Passion and infidelity

It's a moment that directly invokes (and inverts) James M Cain's The Postman Always Rings Twice, Lippman's declared inspiration: "Bite me! Bite me! I sunk my teeth into her lips so deep I could feel the blood spurt into my mouth. It was running down her neck when I carried her upstairs." We learn that Polly has studied Cain's great novels of passion and infidelity as if they were self-help guides, primers for a woman in recovery from an abusive past.

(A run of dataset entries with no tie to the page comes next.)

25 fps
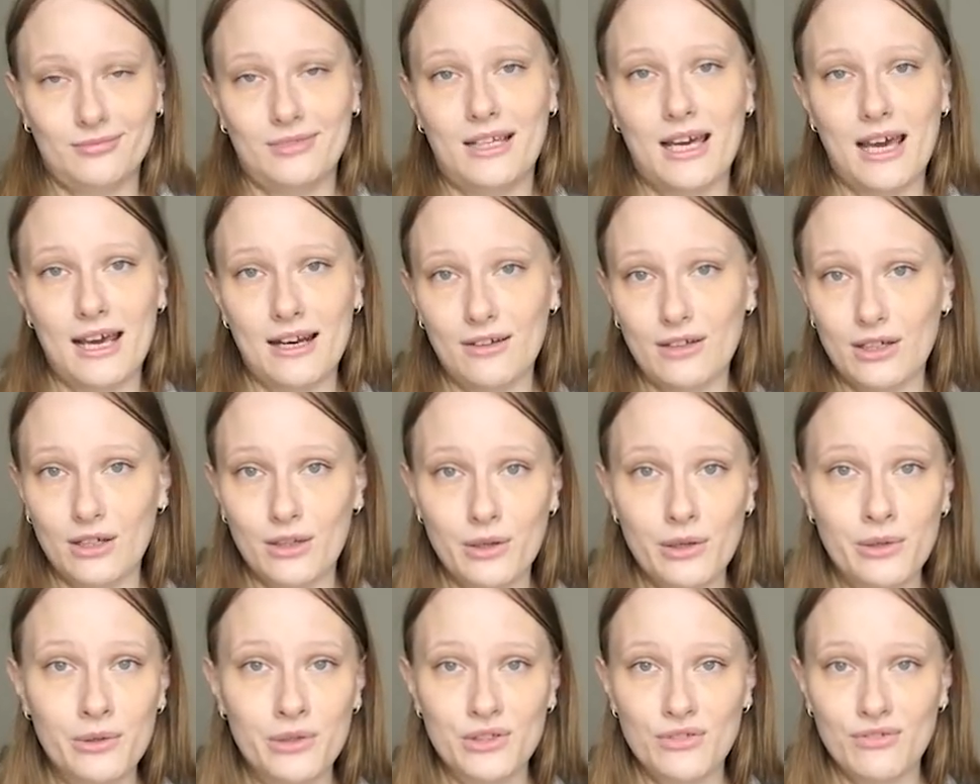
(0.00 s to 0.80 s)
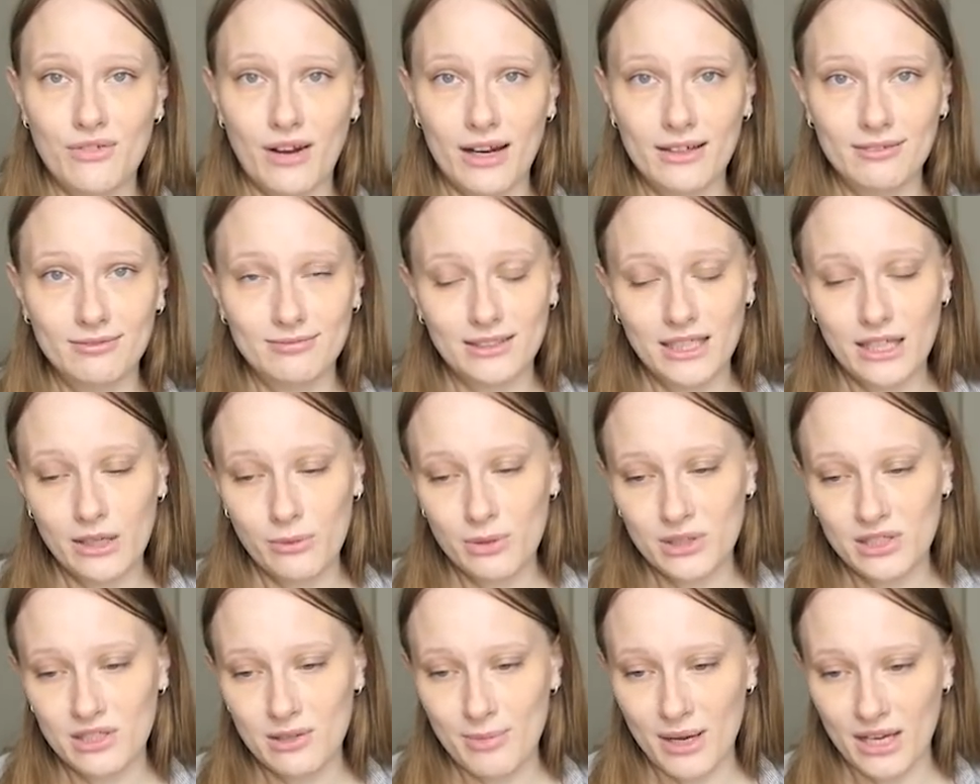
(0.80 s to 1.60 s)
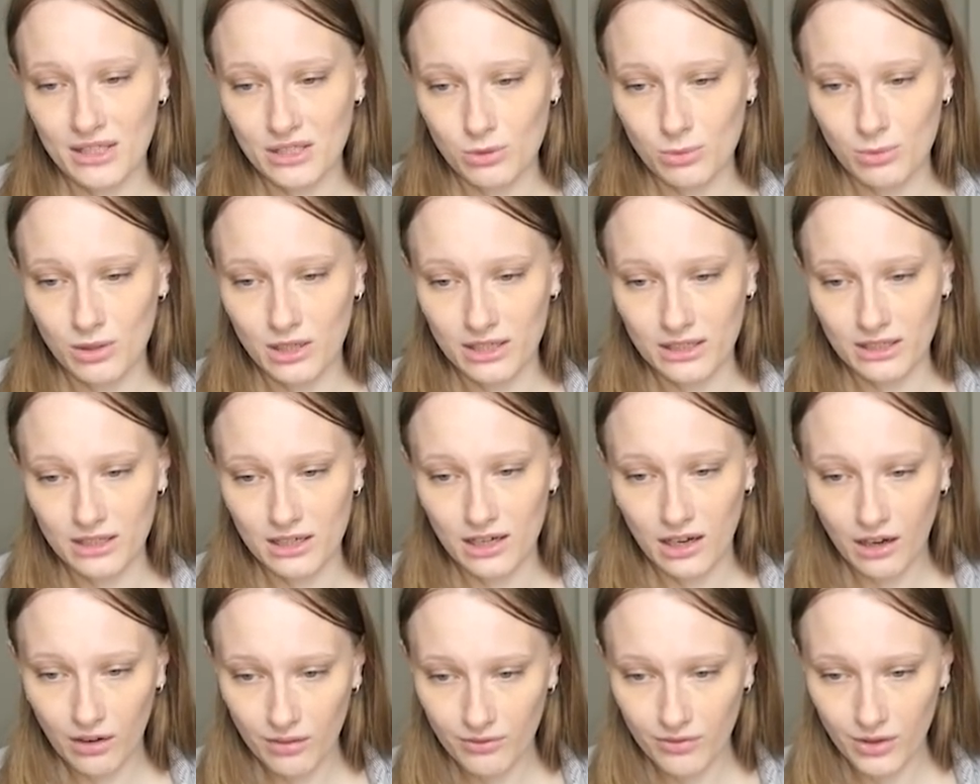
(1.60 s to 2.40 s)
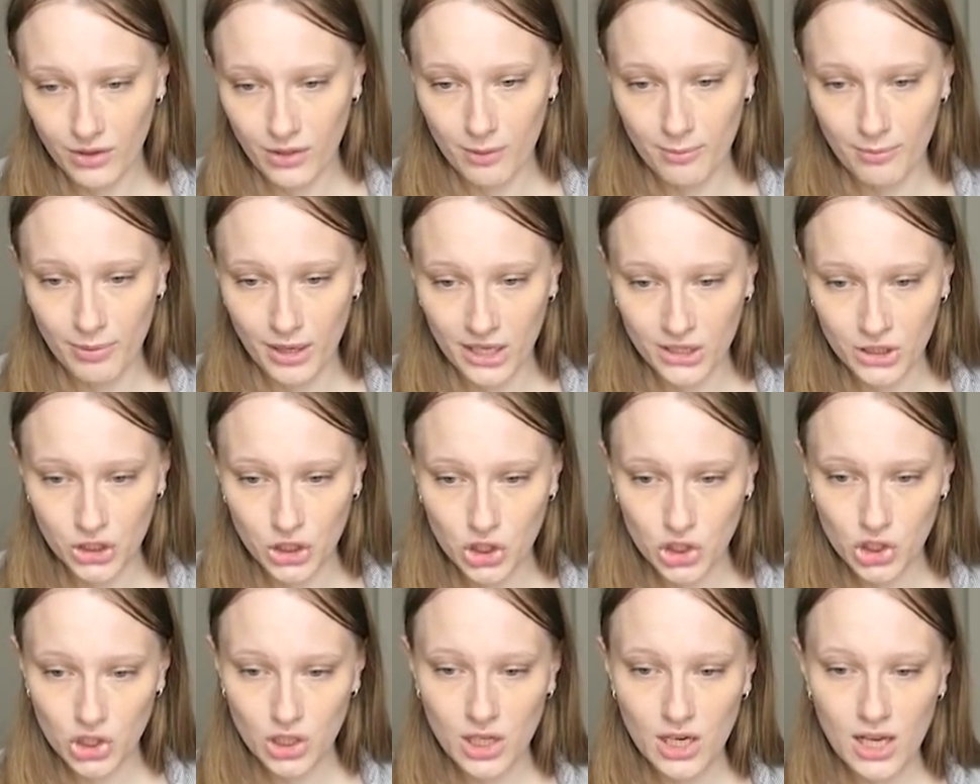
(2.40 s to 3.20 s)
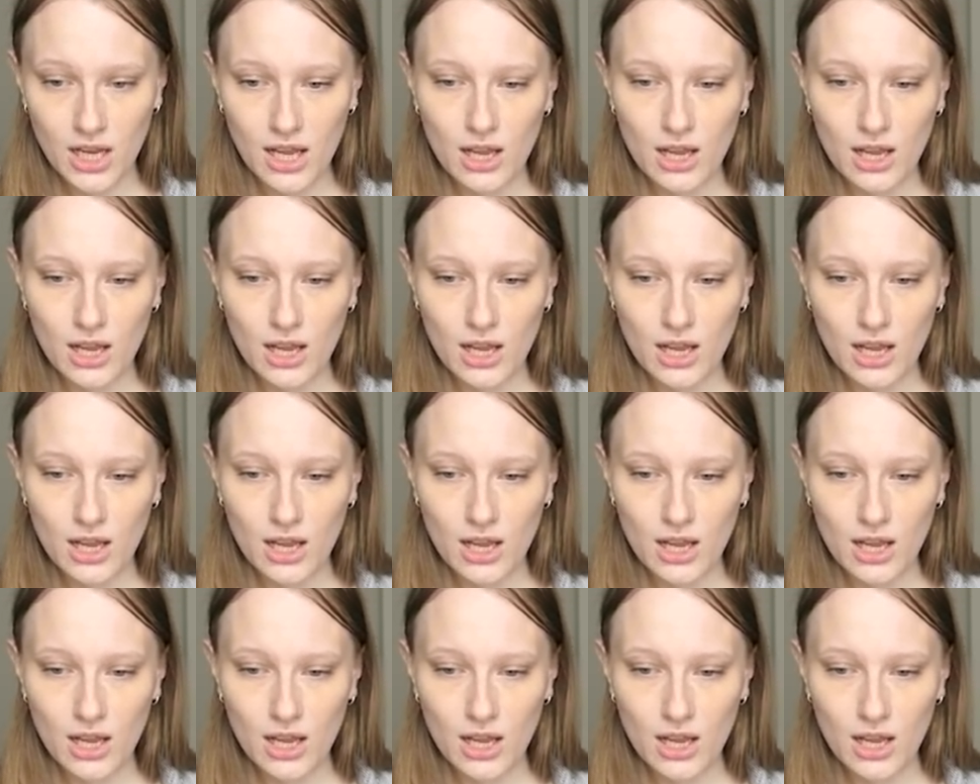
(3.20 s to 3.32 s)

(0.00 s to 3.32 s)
I don't know, it was fine. It was the best one of the bunch.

What is brilliant about Lippman’s achievement here is how she has reimagined the dark beauty and fever-dream erotic intensity of her noir touchstone and melded it with the uneasy will-you-won’t-you of the bourgeois mating ritual. “Eventually he will trust her, come to see that he was wrong to doubt her. But how can she trust him?” Or more protectively: “The goal is never a man. Never. Men are the stones she jumps to, one after the other, toward the goal.” But what is the goal? What, as a certain Dr Freud asked, do women want? On the evidence: respect, control, a little domination, a lot of intense sex, good sheets, a man who can cook and will buy her a bed, economic independence and to live with her child – even if she’s just walked out on her.

Rich philosophy

Rich philosophy for a noir tale to sustain, but Lippman handles it with masterly flair, delivering a thrilling succession of revelations and perfectly weighted twists in a fluent prose liberally salted with side-of-the-mouth wit and wisdom. What is often forgotten about Cain's work is the exquisite strain of romantic yearning at its heart; that's very much present here as Polly remembers a "tiny shred of poetry from grade school, something about a blue sky arching". The poem (The Witnesses by WH Auden, unidentified in the novel) seems to serve in the narrative as the promise of safe harbour. We've already seen Polly clock those arching skies when Adam buys her a bed; there will be one final, almost unbearably poignant sighting.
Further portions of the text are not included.